Perder o emprego costuma vir acompanhado de uma dúvida comum: "se eu parar de contribuir, perco a proteção do INSS?" A resposta é não — pelo menos não de imediato. A Lei 8.213/91, em seu art. 15, criou o chamado período de graça: um intervalo de tempo em que a pessoa mantém a qualidade de segurado, e portanto o direito a benefícios, mesmo sem recolher contribuições.
A regra geral garante 12 meses de proteção após a cessação das contribuições. Esse prazo sobe para 24 meses quando o segurado já tinha mais de 120 contribuições mensais (10 anos) sem perder a qualidade de segurado no meio do caminho. E há ainda um acréscimo de mais 12 meses — totalizando até 36 meses de cobertura — para quem comprova estar em situação de desemprego, geralmente por meio de registro no órgão do Ministério do Trabalho ou outros meios de prova admitidos.
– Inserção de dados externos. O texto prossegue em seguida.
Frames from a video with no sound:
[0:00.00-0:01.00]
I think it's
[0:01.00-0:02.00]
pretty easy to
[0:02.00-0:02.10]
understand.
Durante o período de graça, o segurado mantém direito a benefícios como auxílio por incapacidade, aposentadoria por invalidez e, no caso de falecimento, pensão por morte aos dependentes — mesmo sem estar contribuindo no momento do evento. É uma proteção pensada exatamente para o intervalo entre um emprego e outro, quando o risco social (doença, acidente, morte) não escolhe hora para acontecer.
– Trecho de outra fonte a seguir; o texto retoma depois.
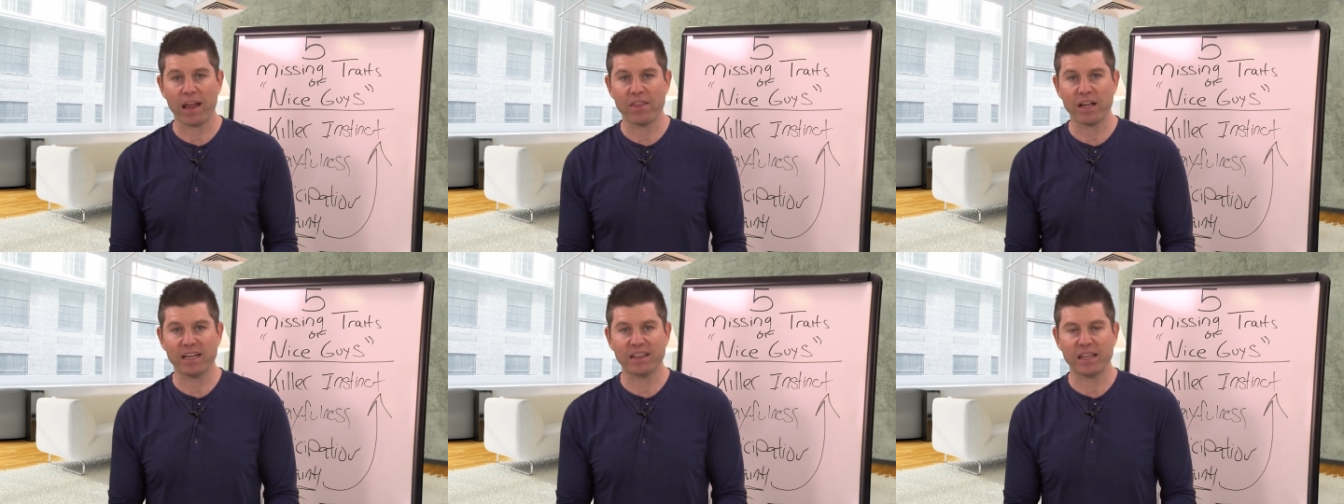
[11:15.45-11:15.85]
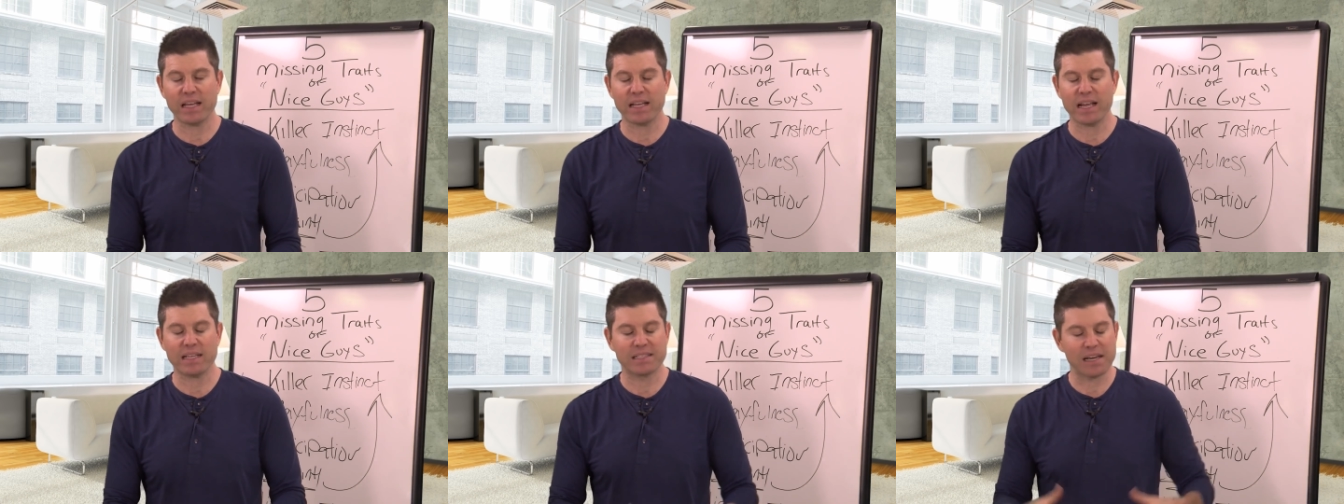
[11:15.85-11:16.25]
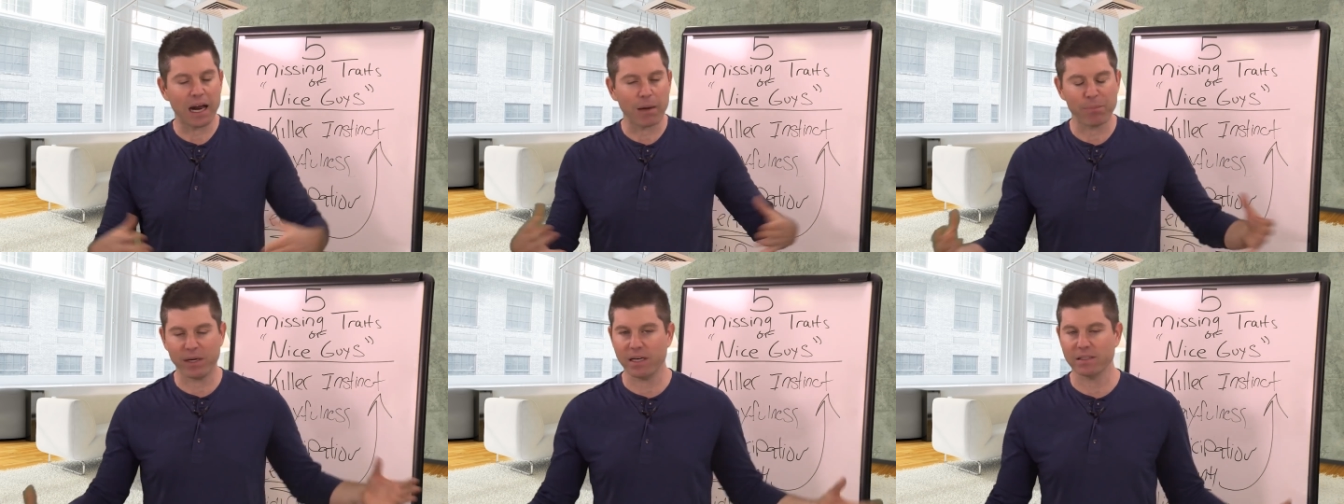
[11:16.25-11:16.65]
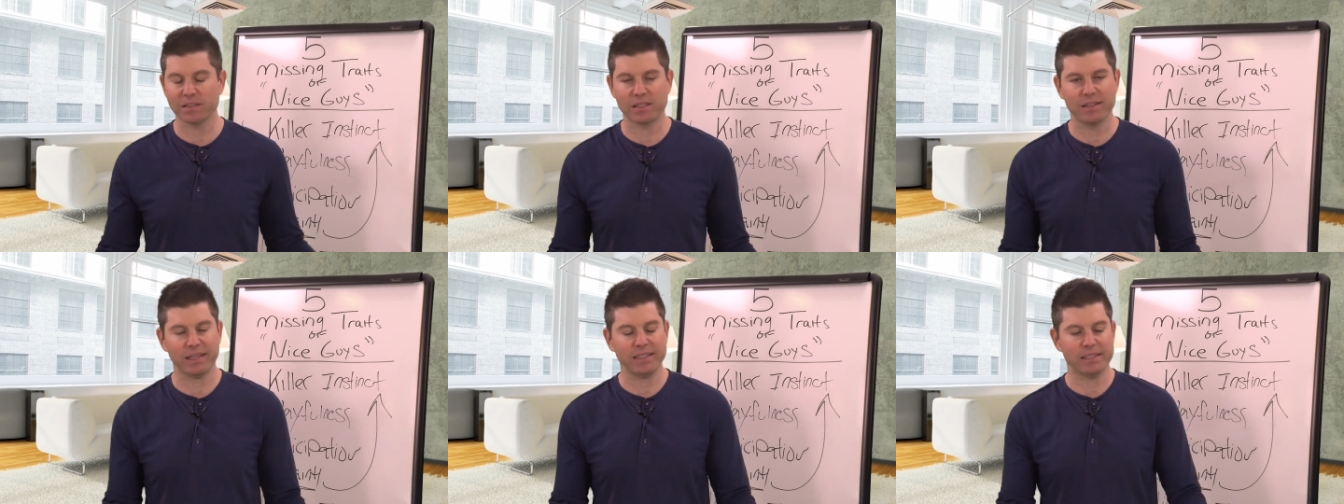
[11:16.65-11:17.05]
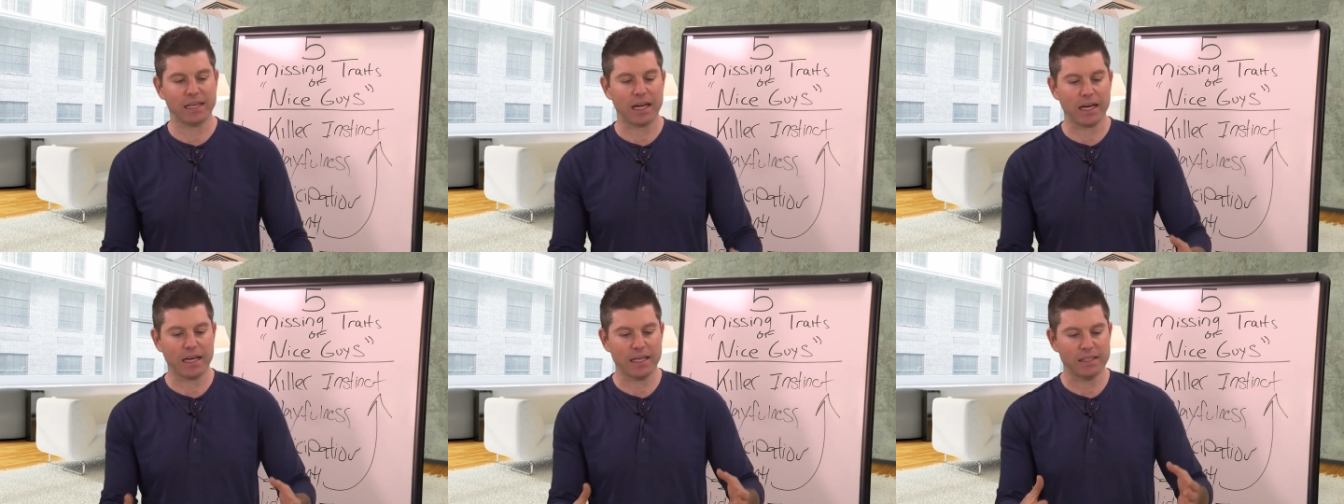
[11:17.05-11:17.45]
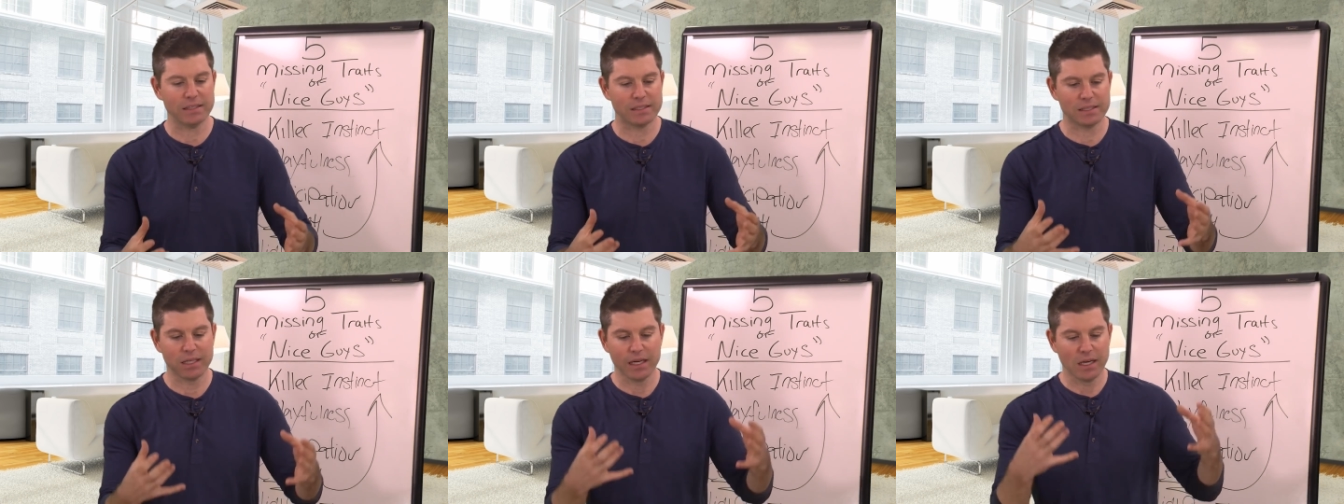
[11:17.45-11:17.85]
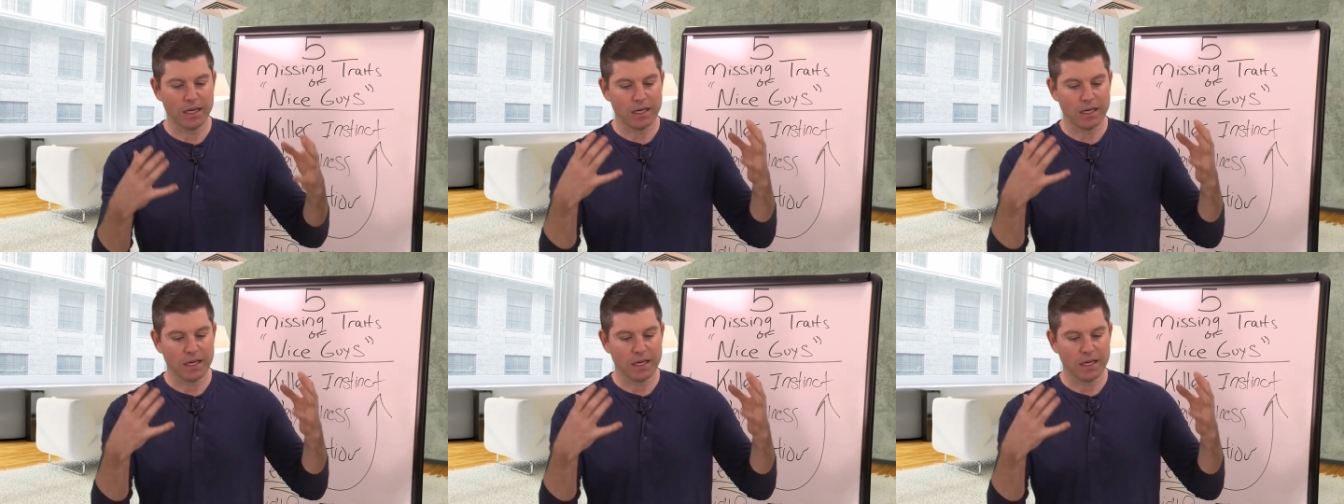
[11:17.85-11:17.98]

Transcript: And it, it's not because the nice guy is,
Um erro comum é achar que, ao parar de contribuir, é preciso voltar a pagar imediatamente como contribuinte facultativo para "não perder nada". Na prática, o período de graça já cobre boa parte desse intervalo — mas ele tem prazo certo, e depois de esgotado, a perda da qualidade de segurado pode exigir o cumprimento de nova carência para futuros benefícios.
Vale conferir a própria situação no extrato do CNIS (Meu INSS) e, principalmente, guardar prova da situação de desemprego (rescisão, seguro-desemprego, registro no SINE) caso seja necessário comprovar a extensão do período de graça no futuro — inclusive perante o próprio INSS, em caso de indeferimento de benefício por perda da qualidade de segurado.
Conteúdo de caráter meramente informativo, em conformidade com o Provimento nº 205/2021 da OAB. Não constitui oferta de serviços ou captação de clientela. Cada caso exige análise individualizada.